Ok, then [painting-perf] goes there, not here.

/be
Whiteboard: [painting-perf]
Is this still being worked on? I've been checking back on the nighly builds since post @http://blog.mozilla.com/dmandelin/2010/09/08/presenting-jagermonkey/
The primary demo works great (~45-47FPS), but when the alternate drawing mode is used, frame rate takes a dive (~4-15FPS).

P.S. MOZ_ACCELERATED=11 doesn't work here yet (Linux)
I don't know that anyone's profiled the alternate drawing mode yet.

On Linux, if your drivers are good canvas is already accelerated via XRender.  OF course most drivers on Linux are not good....
On the other hand, I dunno whether Render accelerates the canvas upscale, which is the bottleneck here.  It might not.
For what it's worth, on a Mac I see the primary demo at 65fps and the alternate drawing mode at 55fps in a current trunk build.  Chrome 9 dev on the same hardware is 55fps and 45fps respectively, for comparison.

So I'd guess your Linux issues are all graphics.
Just retested
Fx (Dec 10 build, from http://nightly.mozilla.org/js-preview.html):
* primary mode: 44-47 FPS
* alternate mode: 3-15 FPS

You're right, it finally works with MOZ_ACCELERATED=11! Unfortunately, it works slower :(
* primary mode: 41-44 FPS
* alternate mode: 2-10 FPS


Chromium 8.0.560.0 (from http://repos.fedorapeople.org/repos/spot/chromium/fedora-14/):
* primary mode: 35 FPS (no variation while moving the mouse)
* alternate mode: 15-24 FPS (animation appears smooth, even at 15)

I also tried Chromium with --disable-accelerated-compositing (it's apparently enabled by default), but no major variation in speed
So, should I file another bug? Or is it a lost cause?
Probably worth filing one on the Linux graphics issue, yes.  Make sure to include information about your Xorg in the bug report!
Added bug 620065
This does very well with TI. 50+ fps in the browser with default resolution 64, trunk is somewhere between 40-45. With resolution 128 TI+JM gets 35+ fps, slightly faster than Chrome, trunk is at 25 fps.

For the shell test case:

-m -n    : 366 ms
d8       : 405 ms
-m -j -p : 512 ms 
-m       : 721 ms
-j       : 950 ms
Are we fast yet?

I'm going to throw this back into the pool. Jan, anyone: feel free to take and drive if there are short-term wins. TI is trying to land, so mark FIXED when you can -- no point keeping an unfixable bug around.

/be
Assignee: brendan → general
(In reply to Brendan Eich [:brendan] from comment #64)
> TI is trying to land, so mark FIXED
> when you can -- no point keeping an unfixable bug around.

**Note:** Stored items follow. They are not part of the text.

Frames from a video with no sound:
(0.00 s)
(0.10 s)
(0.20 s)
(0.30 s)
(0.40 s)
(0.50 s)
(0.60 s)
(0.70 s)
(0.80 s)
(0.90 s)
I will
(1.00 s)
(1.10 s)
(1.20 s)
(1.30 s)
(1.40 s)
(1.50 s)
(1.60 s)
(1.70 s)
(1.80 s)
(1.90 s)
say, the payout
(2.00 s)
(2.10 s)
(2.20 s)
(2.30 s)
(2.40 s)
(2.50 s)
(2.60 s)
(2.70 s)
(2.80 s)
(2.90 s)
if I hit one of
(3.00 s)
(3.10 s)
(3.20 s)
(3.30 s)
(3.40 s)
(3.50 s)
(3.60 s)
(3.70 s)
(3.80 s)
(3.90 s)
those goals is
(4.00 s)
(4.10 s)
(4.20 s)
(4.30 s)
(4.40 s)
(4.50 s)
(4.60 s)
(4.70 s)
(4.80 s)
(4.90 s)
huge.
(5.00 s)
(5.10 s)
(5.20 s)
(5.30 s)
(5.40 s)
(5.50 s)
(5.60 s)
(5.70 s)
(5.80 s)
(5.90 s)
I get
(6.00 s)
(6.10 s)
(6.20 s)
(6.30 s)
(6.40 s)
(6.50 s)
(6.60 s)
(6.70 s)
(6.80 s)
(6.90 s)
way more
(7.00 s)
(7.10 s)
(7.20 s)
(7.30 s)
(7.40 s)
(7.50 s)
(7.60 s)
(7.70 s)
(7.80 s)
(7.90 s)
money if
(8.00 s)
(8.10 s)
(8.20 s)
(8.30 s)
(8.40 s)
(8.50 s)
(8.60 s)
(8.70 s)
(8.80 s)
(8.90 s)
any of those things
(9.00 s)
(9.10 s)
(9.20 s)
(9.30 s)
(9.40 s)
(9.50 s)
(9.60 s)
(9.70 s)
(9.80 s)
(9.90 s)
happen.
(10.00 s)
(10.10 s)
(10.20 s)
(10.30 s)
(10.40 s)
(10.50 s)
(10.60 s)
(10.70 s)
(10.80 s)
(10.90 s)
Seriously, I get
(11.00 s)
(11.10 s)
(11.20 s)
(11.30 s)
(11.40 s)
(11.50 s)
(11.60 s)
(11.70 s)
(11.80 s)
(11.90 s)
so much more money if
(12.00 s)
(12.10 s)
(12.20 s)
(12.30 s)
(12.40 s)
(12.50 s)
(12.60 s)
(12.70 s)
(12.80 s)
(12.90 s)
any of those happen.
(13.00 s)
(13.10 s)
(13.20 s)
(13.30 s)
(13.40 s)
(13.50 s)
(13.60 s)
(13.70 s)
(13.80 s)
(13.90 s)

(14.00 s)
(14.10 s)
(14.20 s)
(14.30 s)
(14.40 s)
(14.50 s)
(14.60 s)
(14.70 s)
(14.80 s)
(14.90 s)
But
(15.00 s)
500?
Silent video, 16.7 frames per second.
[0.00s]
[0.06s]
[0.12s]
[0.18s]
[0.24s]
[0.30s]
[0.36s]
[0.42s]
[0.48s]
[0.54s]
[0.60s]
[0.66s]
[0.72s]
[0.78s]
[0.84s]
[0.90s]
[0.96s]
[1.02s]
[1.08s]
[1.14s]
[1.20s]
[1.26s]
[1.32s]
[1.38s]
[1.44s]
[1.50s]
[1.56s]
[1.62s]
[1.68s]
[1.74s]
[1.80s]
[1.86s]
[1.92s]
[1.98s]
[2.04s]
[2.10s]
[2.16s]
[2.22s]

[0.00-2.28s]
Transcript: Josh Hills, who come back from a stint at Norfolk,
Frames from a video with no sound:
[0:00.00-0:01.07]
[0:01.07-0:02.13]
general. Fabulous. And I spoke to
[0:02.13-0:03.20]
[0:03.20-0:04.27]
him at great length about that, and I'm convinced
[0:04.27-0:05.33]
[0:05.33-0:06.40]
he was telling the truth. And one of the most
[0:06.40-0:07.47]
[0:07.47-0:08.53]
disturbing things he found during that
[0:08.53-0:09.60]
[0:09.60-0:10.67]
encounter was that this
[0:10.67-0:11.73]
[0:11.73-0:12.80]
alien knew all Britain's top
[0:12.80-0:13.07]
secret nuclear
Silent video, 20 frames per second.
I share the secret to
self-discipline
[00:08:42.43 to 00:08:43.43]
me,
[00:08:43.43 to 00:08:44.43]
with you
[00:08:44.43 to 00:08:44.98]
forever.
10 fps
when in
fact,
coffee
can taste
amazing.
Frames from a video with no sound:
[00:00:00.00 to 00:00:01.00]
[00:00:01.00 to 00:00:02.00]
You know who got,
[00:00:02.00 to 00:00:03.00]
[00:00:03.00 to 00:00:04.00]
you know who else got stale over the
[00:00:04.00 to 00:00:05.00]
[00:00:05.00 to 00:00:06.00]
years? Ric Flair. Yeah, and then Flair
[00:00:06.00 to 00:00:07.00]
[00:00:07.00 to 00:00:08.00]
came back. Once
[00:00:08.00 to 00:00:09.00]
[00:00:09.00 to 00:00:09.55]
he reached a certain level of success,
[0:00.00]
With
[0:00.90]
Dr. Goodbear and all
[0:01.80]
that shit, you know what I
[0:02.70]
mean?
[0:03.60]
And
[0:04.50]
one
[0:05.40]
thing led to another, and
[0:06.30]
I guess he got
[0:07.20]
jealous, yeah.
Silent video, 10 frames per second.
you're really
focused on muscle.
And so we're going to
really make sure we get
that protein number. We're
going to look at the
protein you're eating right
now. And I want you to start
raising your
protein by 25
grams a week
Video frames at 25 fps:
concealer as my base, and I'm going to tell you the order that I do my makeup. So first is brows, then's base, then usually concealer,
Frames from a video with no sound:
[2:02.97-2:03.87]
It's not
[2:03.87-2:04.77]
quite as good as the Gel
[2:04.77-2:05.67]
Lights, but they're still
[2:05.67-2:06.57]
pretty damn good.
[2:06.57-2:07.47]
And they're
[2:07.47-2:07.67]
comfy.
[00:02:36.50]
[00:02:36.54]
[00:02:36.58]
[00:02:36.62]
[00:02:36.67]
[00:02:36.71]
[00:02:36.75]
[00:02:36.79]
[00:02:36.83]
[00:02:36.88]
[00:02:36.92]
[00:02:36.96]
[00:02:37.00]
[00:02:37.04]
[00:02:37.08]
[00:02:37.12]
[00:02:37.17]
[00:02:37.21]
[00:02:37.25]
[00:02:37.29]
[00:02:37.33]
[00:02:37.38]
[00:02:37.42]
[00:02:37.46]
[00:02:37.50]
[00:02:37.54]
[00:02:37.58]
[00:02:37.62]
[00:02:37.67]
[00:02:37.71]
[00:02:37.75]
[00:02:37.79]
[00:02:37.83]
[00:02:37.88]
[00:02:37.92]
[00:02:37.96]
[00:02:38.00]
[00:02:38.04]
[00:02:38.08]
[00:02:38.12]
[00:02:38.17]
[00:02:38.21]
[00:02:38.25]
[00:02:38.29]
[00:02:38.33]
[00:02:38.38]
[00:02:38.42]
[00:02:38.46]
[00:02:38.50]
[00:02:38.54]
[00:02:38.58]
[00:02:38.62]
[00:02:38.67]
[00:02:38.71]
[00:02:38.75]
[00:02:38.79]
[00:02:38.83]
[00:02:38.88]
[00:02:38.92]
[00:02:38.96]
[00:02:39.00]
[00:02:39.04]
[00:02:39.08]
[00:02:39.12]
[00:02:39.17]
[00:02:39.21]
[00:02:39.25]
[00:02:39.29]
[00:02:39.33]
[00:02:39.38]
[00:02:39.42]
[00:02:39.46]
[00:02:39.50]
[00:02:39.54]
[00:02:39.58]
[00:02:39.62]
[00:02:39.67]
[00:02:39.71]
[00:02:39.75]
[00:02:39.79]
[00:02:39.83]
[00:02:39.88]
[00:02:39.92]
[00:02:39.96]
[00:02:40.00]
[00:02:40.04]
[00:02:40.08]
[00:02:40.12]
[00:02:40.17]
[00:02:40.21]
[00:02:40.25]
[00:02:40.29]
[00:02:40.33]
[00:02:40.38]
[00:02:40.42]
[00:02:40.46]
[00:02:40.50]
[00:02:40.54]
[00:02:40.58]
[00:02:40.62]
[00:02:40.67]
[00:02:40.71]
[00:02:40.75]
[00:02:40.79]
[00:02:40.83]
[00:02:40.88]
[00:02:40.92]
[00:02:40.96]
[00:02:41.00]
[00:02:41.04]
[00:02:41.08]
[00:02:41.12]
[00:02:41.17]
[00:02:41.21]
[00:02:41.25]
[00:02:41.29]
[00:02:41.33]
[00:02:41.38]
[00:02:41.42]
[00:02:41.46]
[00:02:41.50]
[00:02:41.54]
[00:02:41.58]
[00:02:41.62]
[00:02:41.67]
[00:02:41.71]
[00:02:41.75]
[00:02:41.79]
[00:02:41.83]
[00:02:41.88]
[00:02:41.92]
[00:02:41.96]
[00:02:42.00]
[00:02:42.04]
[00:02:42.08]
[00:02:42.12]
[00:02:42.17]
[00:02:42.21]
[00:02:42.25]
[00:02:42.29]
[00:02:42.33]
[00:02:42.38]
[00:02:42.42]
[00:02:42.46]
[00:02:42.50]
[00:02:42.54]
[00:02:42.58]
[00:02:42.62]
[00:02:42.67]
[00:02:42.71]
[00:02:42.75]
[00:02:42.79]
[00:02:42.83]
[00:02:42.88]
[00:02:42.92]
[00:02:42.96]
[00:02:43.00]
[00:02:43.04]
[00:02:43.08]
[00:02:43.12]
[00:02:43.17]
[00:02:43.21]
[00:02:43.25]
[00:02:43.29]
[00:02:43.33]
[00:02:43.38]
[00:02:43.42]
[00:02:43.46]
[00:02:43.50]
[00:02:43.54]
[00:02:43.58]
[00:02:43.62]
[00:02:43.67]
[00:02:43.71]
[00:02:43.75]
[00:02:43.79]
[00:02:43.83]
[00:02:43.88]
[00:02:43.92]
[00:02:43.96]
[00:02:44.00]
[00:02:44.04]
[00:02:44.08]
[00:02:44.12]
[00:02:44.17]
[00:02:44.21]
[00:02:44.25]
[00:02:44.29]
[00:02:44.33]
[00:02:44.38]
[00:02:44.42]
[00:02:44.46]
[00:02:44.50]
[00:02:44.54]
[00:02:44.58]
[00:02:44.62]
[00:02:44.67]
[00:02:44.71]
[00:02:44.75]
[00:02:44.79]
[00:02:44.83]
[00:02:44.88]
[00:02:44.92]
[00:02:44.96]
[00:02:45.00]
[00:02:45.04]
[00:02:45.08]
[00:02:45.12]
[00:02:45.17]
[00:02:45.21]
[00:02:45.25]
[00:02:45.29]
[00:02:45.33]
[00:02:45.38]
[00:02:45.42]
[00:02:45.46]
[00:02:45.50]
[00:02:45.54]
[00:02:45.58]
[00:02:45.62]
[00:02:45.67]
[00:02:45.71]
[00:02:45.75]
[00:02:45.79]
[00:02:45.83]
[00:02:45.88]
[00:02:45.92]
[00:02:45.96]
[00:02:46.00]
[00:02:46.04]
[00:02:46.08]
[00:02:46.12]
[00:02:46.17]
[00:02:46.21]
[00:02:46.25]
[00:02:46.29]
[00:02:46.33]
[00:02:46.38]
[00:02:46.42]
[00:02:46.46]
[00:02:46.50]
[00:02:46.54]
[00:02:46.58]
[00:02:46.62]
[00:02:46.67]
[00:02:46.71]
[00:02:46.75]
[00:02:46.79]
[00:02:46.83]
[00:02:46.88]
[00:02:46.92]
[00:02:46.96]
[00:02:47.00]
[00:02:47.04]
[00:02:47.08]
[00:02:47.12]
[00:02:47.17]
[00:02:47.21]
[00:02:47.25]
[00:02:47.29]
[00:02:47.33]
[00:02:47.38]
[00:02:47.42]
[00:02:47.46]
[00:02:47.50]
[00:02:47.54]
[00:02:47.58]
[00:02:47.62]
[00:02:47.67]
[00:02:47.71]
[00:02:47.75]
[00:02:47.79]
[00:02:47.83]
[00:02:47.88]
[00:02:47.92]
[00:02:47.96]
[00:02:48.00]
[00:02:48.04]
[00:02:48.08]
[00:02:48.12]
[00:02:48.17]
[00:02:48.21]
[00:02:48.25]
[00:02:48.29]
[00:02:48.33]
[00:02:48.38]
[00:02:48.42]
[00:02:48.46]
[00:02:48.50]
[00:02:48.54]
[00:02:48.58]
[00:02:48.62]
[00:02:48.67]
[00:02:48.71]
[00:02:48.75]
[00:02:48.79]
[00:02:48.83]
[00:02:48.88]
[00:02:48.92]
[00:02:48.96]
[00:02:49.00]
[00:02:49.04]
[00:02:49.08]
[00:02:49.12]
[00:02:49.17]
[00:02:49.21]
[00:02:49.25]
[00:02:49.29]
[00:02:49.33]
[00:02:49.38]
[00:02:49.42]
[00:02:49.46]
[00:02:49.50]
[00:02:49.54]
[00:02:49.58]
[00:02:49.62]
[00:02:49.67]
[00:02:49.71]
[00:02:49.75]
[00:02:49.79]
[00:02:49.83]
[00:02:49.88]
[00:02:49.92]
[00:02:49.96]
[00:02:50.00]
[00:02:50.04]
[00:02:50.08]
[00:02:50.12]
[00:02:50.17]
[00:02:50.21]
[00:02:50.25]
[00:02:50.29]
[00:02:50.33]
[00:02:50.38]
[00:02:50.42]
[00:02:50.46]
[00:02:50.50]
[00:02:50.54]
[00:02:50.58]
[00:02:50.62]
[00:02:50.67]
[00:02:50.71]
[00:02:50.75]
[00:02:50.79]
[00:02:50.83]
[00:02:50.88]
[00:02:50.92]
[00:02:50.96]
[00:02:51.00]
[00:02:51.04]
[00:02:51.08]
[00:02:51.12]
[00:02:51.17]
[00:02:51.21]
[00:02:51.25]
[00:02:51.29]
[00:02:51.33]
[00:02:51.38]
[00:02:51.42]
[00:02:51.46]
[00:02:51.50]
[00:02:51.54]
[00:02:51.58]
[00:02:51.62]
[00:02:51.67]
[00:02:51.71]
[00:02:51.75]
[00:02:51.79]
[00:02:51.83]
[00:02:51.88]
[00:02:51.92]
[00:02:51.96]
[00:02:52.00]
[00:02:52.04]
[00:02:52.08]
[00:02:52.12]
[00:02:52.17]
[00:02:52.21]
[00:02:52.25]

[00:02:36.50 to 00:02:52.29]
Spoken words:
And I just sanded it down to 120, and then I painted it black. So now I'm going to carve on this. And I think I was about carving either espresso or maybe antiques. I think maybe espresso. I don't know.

Just tested this on m-c: 60+ fps and a bit faster than Chrome. Nothing to do here.
Status: NEW → RESOLVED
Closed: 13 years ago
Resolution: --- → FIXED
But it's still only 6fps at "Resolution: 512".

Not sure it's worth worrying about, but if we can get _that_ fast, that would rock.  ;)
Plus ours looks better than Chrome's because we use bilinear scaling to scale up the canvas.